What’s the Claim?
A long-term cohort study of more than 15,000 patients found that individuals who’d experienced at least one moderate to severe traumatic brain injury (TBI, defined as an injury causing loss of consciousness [LOC] of 30 minutes or longer) had poorer scores for attention, executive function, and cognitive processing speed than individuals who reported no prior head injury. Those who experienced one mild TBI (mTBI, defined as a head injury with LOC of <30 minutes or a dazed or confused episode) reported somewhat lower scores for attention, but no other detectable deficits. What’s most interesting about this study is the dose-response curve — with each mTBI episode, things looked a little worse; for example, those who reported three mTBIs had not just poorer attention scores (more so than the one mTBI group) but also poorer scores for executive function, and those with four mTBIs had even worse scores for attention and poorer scores for processing speed and working memory. Finally, these changes seem fixed — once they happen, they don’t seem to improve or worsen.
How’s It Stack Up?
This extends on what was known of the idea that once cognitive changes appear, they generally stay stable over time. The follow-up span in this study and its size make its findings more helpful and convincing than prior efforts on the same topic. It also appears to differ a bit from a smaller study that had a shorter follow-up period in terms of the cognitive domains most affected — that smaller study found memory loss to be one of the more pronounced findings after TBI, while memory loss was not so prominent here. This likely was an artifact of how memory was tested. In the earlier study, it was verbal memory, whereas here verbal memory was assessed under “executive function” and what this study called “memory” was more a kind of visual memory. This was a somewhat subtle distinction relative to the main, and most-interesting, finding — there is a large and convincing dose-response relationship associated with several smaller hits to the head.

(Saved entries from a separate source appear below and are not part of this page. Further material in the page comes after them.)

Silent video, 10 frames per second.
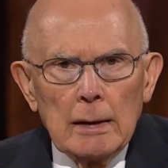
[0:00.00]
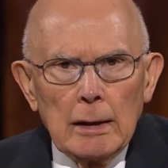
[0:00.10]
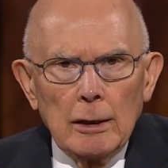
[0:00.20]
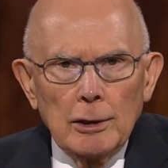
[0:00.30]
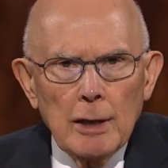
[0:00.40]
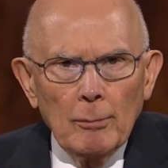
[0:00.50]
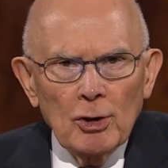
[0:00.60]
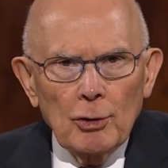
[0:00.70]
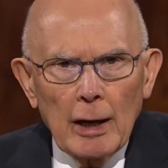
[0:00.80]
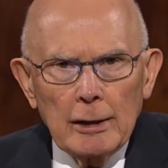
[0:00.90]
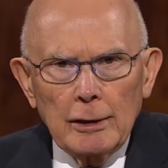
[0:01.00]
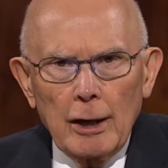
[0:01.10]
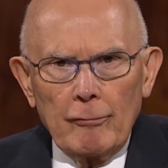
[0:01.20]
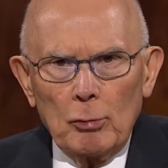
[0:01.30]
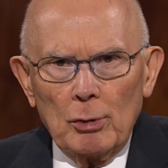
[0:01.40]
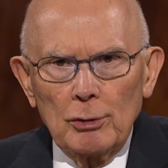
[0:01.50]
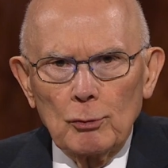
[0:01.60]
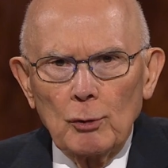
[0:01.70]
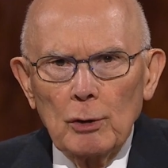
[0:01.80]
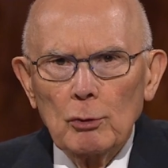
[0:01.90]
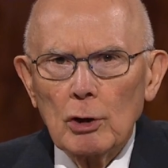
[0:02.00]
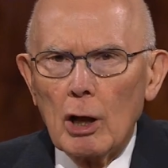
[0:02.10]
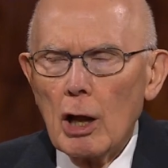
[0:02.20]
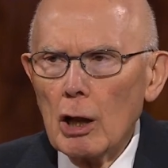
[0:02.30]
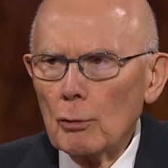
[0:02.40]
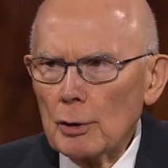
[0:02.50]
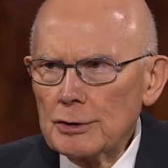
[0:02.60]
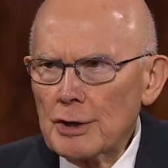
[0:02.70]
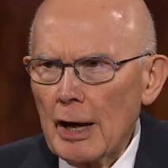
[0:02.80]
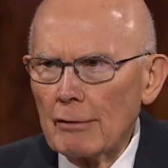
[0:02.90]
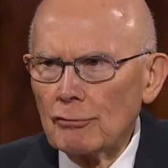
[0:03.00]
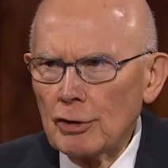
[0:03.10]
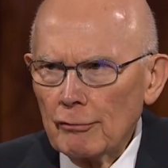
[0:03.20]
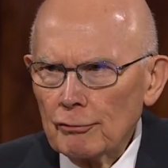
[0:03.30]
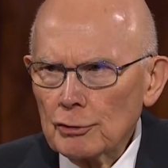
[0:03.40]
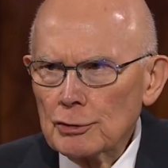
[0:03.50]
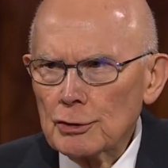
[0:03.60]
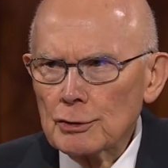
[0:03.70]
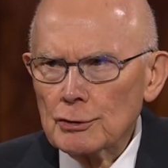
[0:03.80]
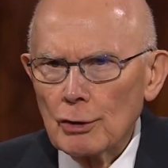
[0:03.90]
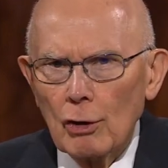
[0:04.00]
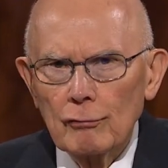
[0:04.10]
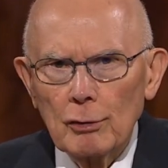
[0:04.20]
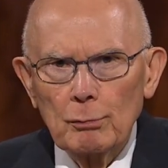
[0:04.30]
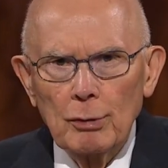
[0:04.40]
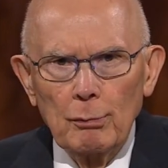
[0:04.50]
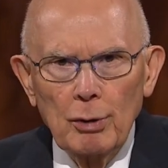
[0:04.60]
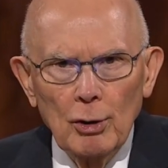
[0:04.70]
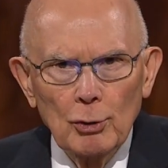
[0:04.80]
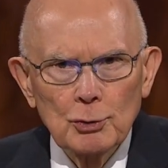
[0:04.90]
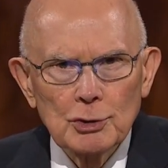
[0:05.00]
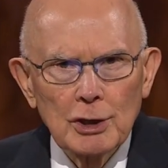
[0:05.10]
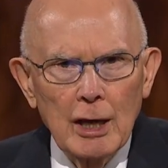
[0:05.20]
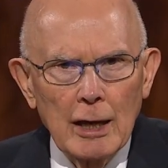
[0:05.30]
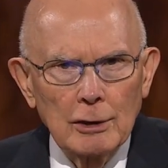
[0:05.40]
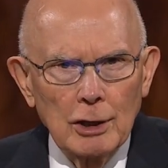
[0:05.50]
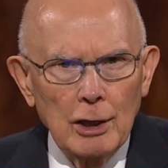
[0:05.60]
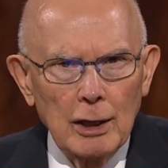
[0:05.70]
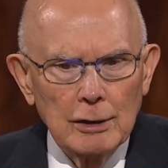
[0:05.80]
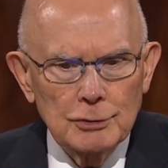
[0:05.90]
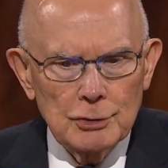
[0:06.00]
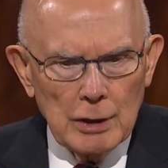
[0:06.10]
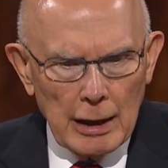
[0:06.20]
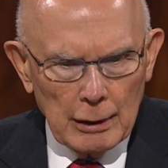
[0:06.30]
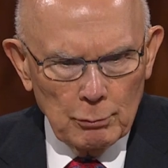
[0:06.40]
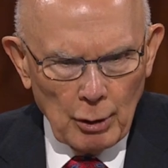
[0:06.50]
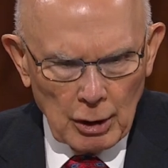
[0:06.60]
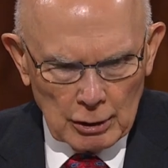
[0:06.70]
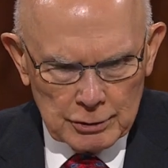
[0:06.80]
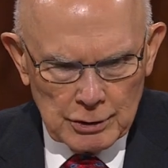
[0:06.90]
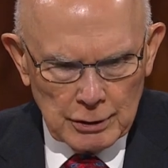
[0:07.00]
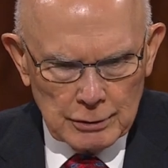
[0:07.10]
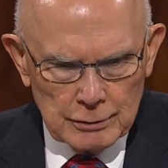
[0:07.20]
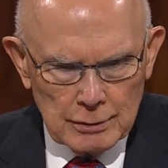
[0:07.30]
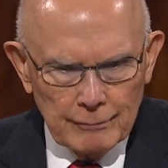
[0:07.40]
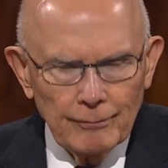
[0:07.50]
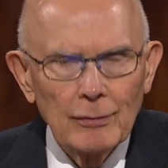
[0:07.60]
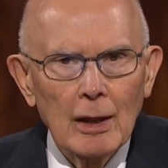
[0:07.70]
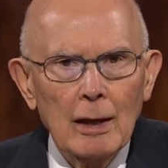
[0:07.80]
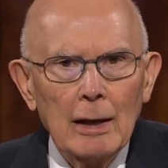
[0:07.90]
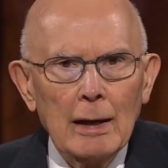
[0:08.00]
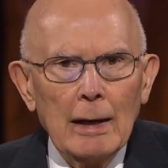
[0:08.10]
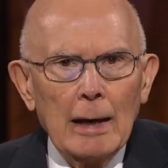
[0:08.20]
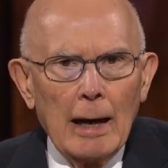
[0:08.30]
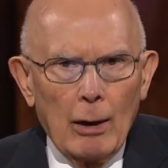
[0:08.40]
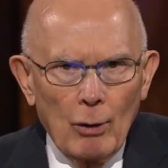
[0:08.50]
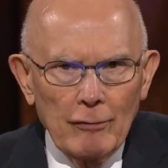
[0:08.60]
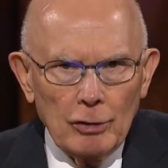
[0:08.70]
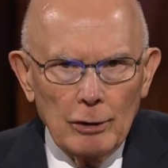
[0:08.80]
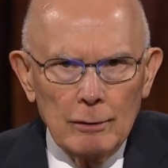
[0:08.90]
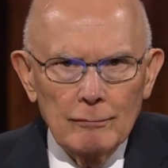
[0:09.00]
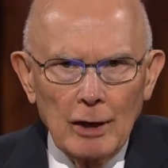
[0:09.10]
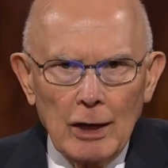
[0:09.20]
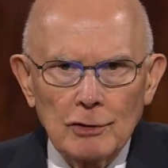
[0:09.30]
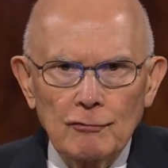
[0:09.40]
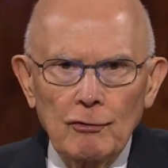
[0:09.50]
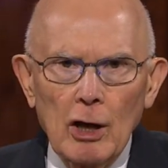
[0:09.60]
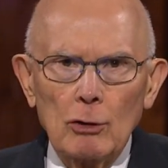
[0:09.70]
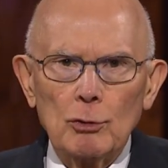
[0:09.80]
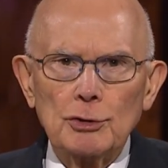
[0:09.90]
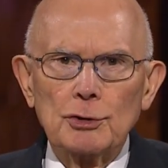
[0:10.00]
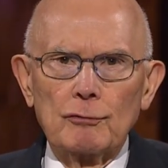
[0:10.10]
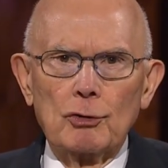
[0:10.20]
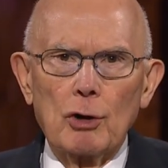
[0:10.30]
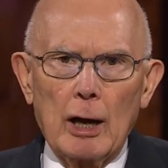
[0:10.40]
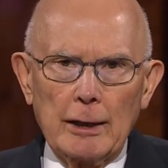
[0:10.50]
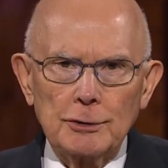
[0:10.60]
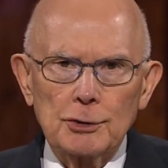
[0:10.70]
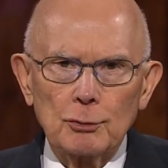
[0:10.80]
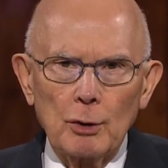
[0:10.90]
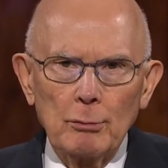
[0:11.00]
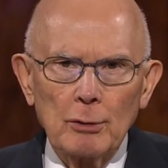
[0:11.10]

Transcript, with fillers: In a democratic government, we will always have differences over proposed candidates and policies. However, as followers of Christ, we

We note, though, that even the mild TBIs here were not what sometimes are referred to elsewhere as "subconcussive blows" of the kind that occur in collision sports. The “mild” TBIs in this study certainly were concussions by any definition.
What’s Our Take?
Team docs, this one’s for you. This robust and methodologically intense study, which most team physicians probably did not see because of where it was published, absolutely should influence how those team physicians counsel their athletes. Even one “real concussion” takes its toll, and each successive ringing of the bell after that makes things worse. Last word goes to the study’s authors, who noted that “each additional mTBI increases risk of substantial cognitive decline,” and that three or more resulted in “significant long-term cognitive deficits.”
Lennon MJ, Brooker H, Creese B, et al. Lifetime Traumatic Brain Injury and Cognitive Domain Deficits in Late Life: The PROTECT-TBI Cohort Study. J Neurotrauma. Published online January 27, 2023. DOI: 10.1089/neu.2022.0360.